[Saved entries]
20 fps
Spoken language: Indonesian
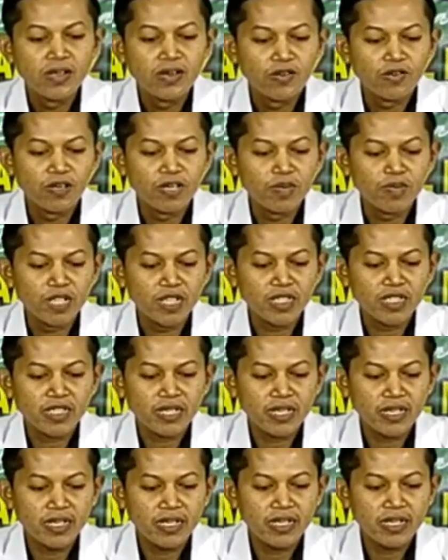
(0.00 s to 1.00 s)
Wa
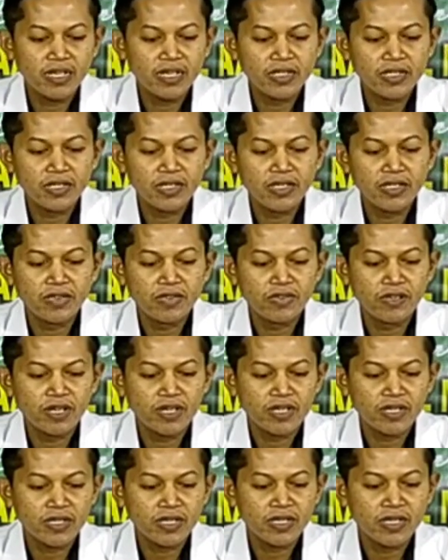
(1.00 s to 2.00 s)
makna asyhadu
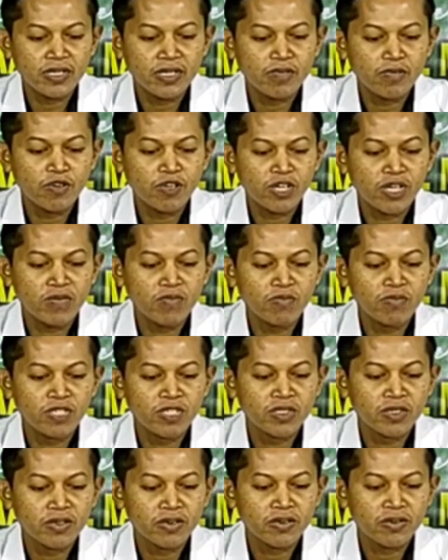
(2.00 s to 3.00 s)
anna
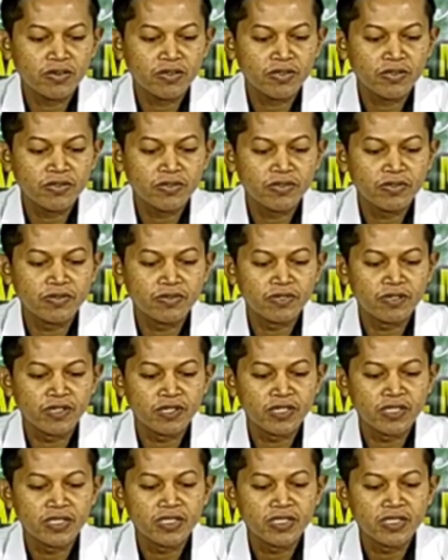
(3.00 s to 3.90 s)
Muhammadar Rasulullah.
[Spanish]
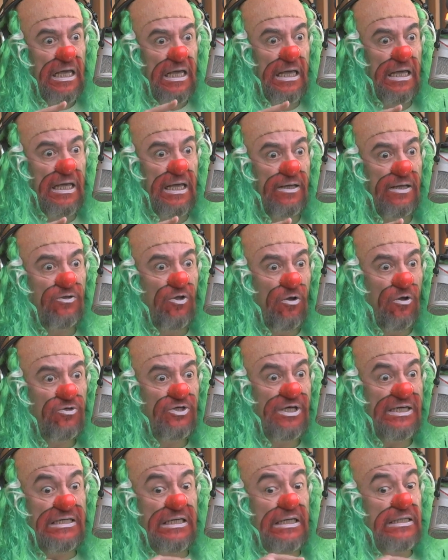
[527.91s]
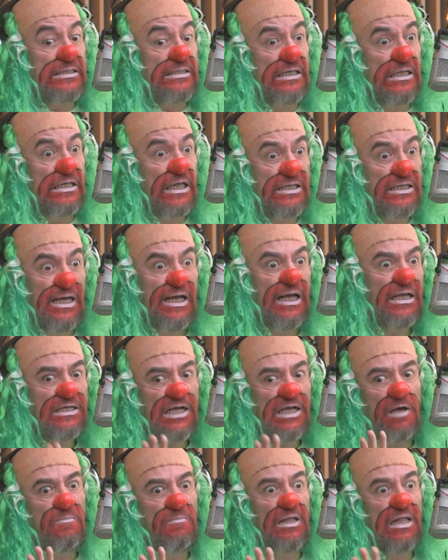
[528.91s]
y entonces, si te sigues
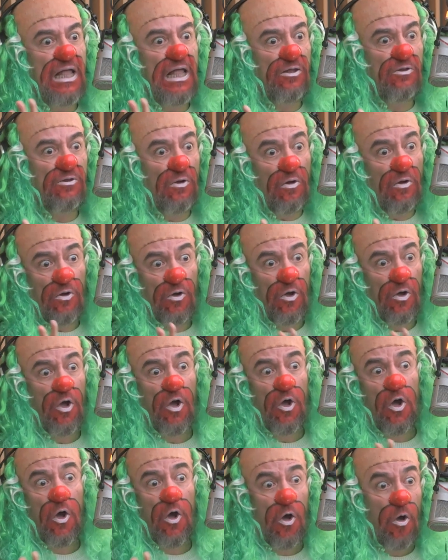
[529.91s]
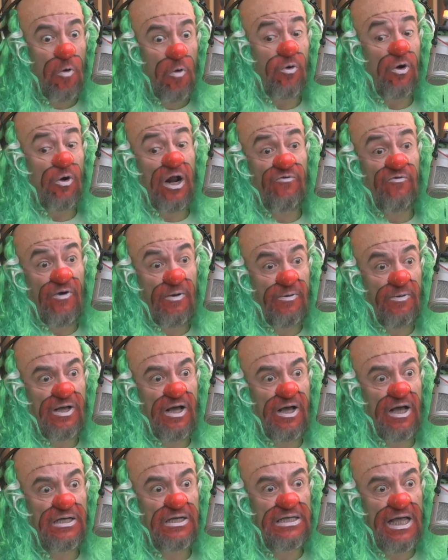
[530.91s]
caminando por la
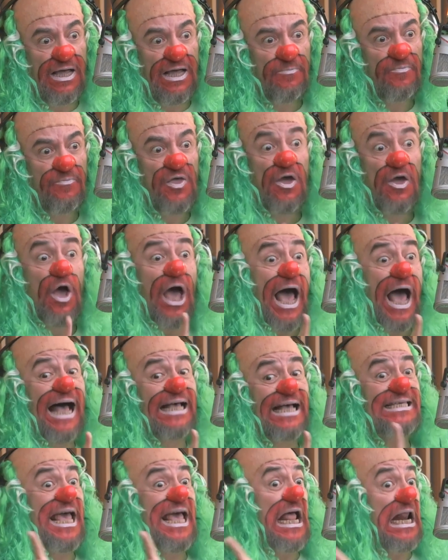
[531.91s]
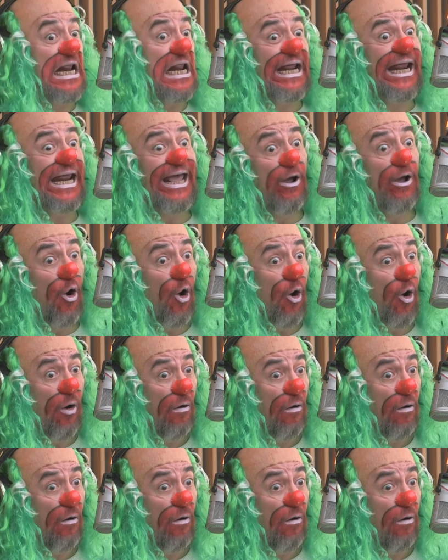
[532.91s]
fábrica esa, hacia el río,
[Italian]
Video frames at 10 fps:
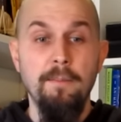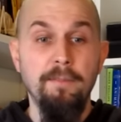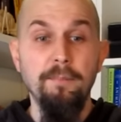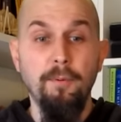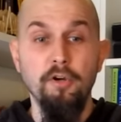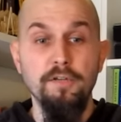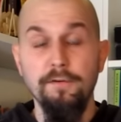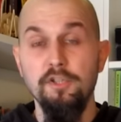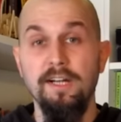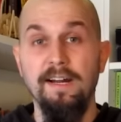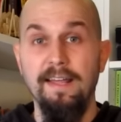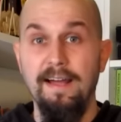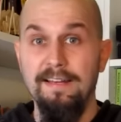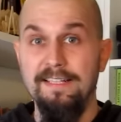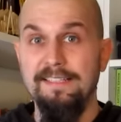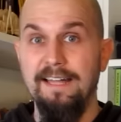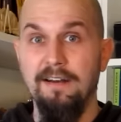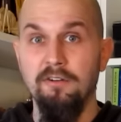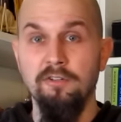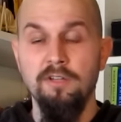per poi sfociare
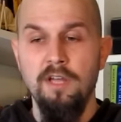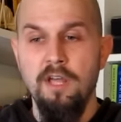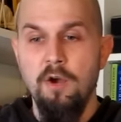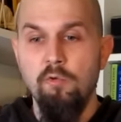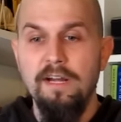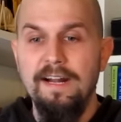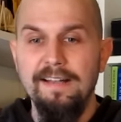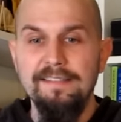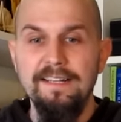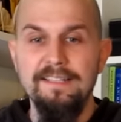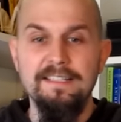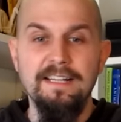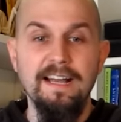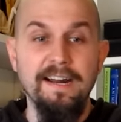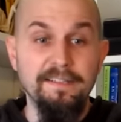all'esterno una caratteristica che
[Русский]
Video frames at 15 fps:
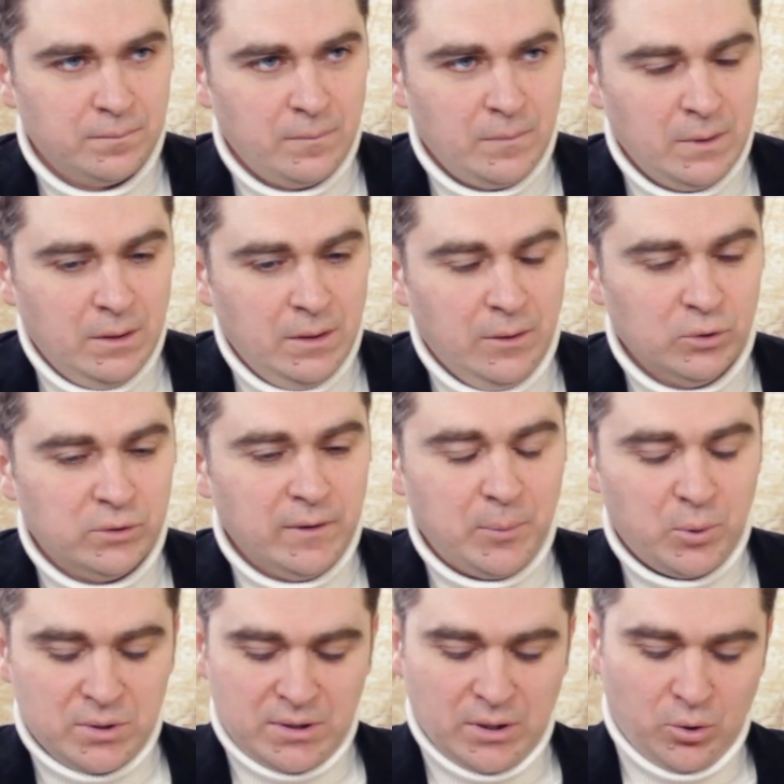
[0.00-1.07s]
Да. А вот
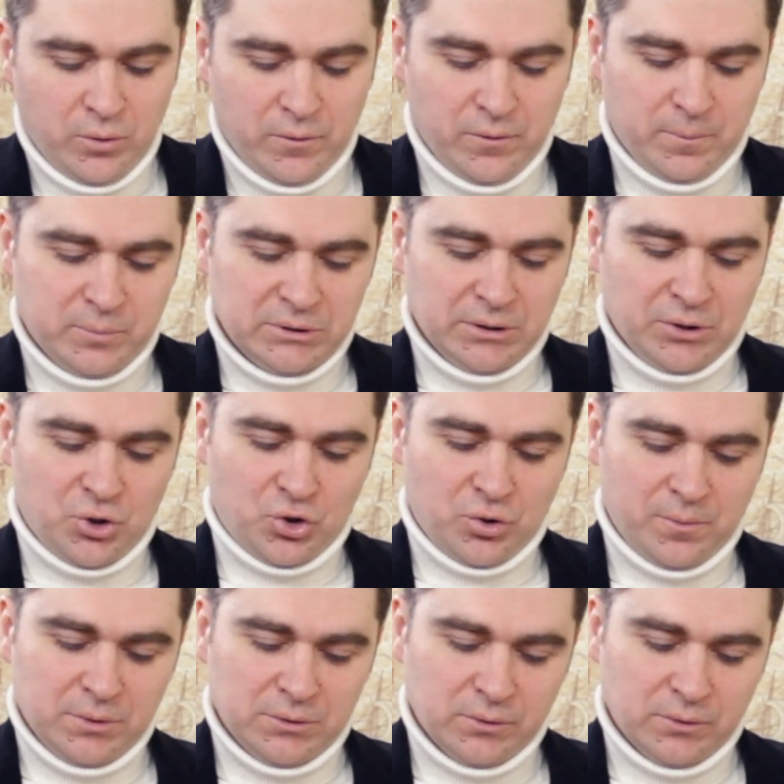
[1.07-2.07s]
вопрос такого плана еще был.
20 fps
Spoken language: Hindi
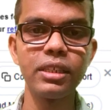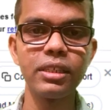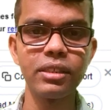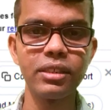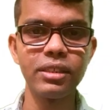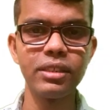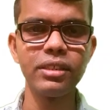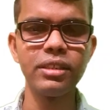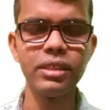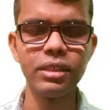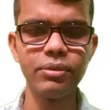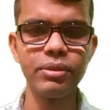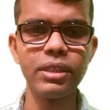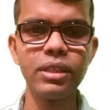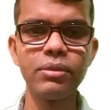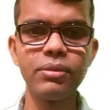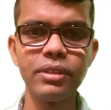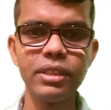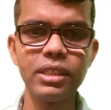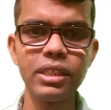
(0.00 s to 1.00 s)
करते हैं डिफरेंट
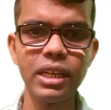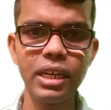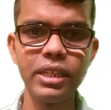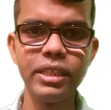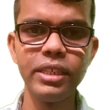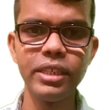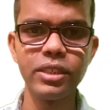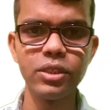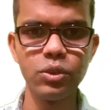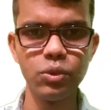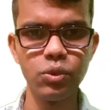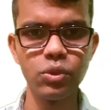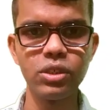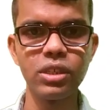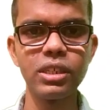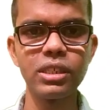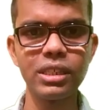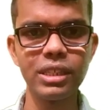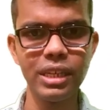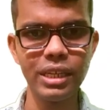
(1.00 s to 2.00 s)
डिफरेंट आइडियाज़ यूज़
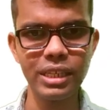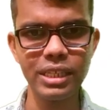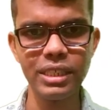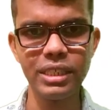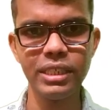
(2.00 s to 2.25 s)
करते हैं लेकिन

**Task requirements:**
Could you repeat every record exactly as written, with the pictures left out?

**Answer to the problem:**
20 fps
Spoken language: Indonesian
(0.00 s to 1.00 s)
Wa
(1.00 s to 2.00 s)
makna asyhadu
(2.00 s to 3.00 s)
anna
(3.00 s to 3.90 s)
Muhammadar Rasulullah.
[Spanish]
[527.91s]
[528.91s]
y entonces, si te sigues
[529.91s]
[530.91s]
caminando por la
[531.91s]
[532.91s]
fábrica esa, hacia el río,
[Italian]
Video frames at 10 fps:
per poi sfociare
all'esterno una caratteristica che
[Русский]
Video frames at 15 fps:
[0.00-1.07s]
Да. А вот
[1.07-2.07s]
вопрос такого плана еще был.
20 fps
Spoken language: Hindi
(0.00 s to 1.00 s)
करते हैं डिफरेंट
(1.00 s to 2.00 s)
डिफरेंट आइडियाज़ यूज़
(2.00 s to 2.25 s)
करते हैं लेकिन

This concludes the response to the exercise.